Each record that follows must be printed exactly as given.

★ ★ ★ ★

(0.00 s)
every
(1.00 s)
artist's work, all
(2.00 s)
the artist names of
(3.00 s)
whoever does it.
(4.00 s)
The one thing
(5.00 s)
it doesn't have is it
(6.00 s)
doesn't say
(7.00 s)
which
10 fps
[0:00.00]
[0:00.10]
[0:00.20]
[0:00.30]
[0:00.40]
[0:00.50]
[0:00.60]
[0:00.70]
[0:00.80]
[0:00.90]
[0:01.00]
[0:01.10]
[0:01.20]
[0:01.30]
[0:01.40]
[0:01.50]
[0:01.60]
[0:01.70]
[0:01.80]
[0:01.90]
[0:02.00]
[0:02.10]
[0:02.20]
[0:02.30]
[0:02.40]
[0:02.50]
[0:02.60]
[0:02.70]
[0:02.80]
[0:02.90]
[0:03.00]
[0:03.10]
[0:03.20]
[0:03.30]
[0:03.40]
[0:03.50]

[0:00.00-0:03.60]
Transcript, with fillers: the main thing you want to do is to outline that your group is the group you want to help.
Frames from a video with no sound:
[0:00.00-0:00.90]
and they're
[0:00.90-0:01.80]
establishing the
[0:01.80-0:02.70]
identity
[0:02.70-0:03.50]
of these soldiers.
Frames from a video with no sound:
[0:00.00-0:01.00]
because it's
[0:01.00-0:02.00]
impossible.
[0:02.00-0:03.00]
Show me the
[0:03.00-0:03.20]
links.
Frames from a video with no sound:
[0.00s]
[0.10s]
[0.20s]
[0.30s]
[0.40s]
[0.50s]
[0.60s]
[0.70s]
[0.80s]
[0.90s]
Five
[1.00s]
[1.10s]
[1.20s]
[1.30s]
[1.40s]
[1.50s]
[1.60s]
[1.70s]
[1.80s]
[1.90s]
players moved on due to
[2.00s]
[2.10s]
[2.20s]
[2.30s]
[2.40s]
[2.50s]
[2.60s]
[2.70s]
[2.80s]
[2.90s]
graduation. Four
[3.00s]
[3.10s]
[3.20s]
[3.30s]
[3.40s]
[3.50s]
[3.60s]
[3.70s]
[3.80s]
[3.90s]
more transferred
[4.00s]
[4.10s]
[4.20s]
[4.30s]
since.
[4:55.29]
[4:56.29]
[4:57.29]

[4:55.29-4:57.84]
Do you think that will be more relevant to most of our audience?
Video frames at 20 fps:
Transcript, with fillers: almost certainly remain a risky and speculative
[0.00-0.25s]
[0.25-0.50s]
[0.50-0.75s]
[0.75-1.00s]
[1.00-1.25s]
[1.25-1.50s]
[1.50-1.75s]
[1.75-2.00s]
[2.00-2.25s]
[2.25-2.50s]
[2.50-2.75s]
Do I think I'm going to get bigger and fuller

★ ★ ★ ★

#### Written response
(0.00 s)
every
(1.00 s)
artist's work, all
(2.00 s)
the artist names of
(3.00 s)
whoever does it.
(4.00 s)
The one thing
(5.00 s)
it doesn't have is it
(6.00 s)
doesn't say
(7.00 s)
which
10 fps
[0:00.00]
[0:00.10]
[0:00.20]
[0:00.30]
[0:00.40]
[0:00.50]
[0:00.60]
[0:00.70]
[0:00.80]
[0:00.90]
[0:01.00]
[0:01.10]
[0:01.20]
[0:01.30]
[0:01.40]
[0:01.50]
[0:01.60]
[0:01.70]
[0:01.80]
[0:01.90]
[0:02.00]
[0:02.10]
[0:02.20]
[0:02.30]
[0:02.40]
[0:02.50]
[0:02.60]
[0:02.70]
[0:02.80]
[0:02.90]
[0:03.00]
[0:03.10]
[0:03.20]
[0:03.30]
[0:03.40]
[0:03.50]

[0:00.00-0:03.60]
Transcript, with fillers: the main thing you want to do is to outline that your group is the group you want to help.
Frames from a video with no sound:
[0:00.00-0:00.90]
and they're
[0:00.90-0:01.80]
establishing the
[0:01.80-0:02.70]
identity
[0:02.70-0:03.50]
of these soldiers.
Frames from a video with no sound:
[0:00.00-0:01.00]
because it's
[0:01.00-0:02.00]
impossible.
[0:02.00-0:03.00]
Show me the
[0:03.00-0:03.20]
links.
Frames from a video with no sound:
[0.00s]
[0.10s]
[0.20s]
[0.30s]
[0.40s]
[0.50s]
[0.60s]
[0.70s]
[0.80s]
[0.90s]
Five
[1.00s]
[1.10s]
[1.20s]
[1.30s]
[1.40s]
[1.50s]
[1.60s]
[1.70s]
[1.80s]
[1.90s]
players moved on due to
[2.00s]
[2.10s]
[2.20s]
[2.30s]
[2.40s]
[2.50s]
[2.60s]
[2.70s]
[2.80s]
[2.90s]
graduation. Four
[3.00s]
[3.10s]
[3.20s]
[3.30s]
[3.40s]
[3.50s]
[3.60s]
[3.70s]
[3.80s]
[3.90s]
more transferred
[4.00s]
[4.10s]
[4.20s]
[4.30s]
since.
[4:55.29]
[4:56.29]
[4:57.29]

[4:55.29-4:57.84]
Do you think that will be more relevant to most of our audience?
Video frames at 20 fps:
Transcript, with fillers: almost certainly remain a risky and speculative
[0.00-0.25s]
[0.25-0.50s]
[0.50-0.75s]
[0.75-1.00s]
[1.00-1.25s]
[1.25-1.50s]
[1.50-1.75s]
[1.75-2.00s]
[2.00-2.25s]
[2.25-2.50s]
[2.50-2.75s]
Do I think I'm going to get bigger and fuller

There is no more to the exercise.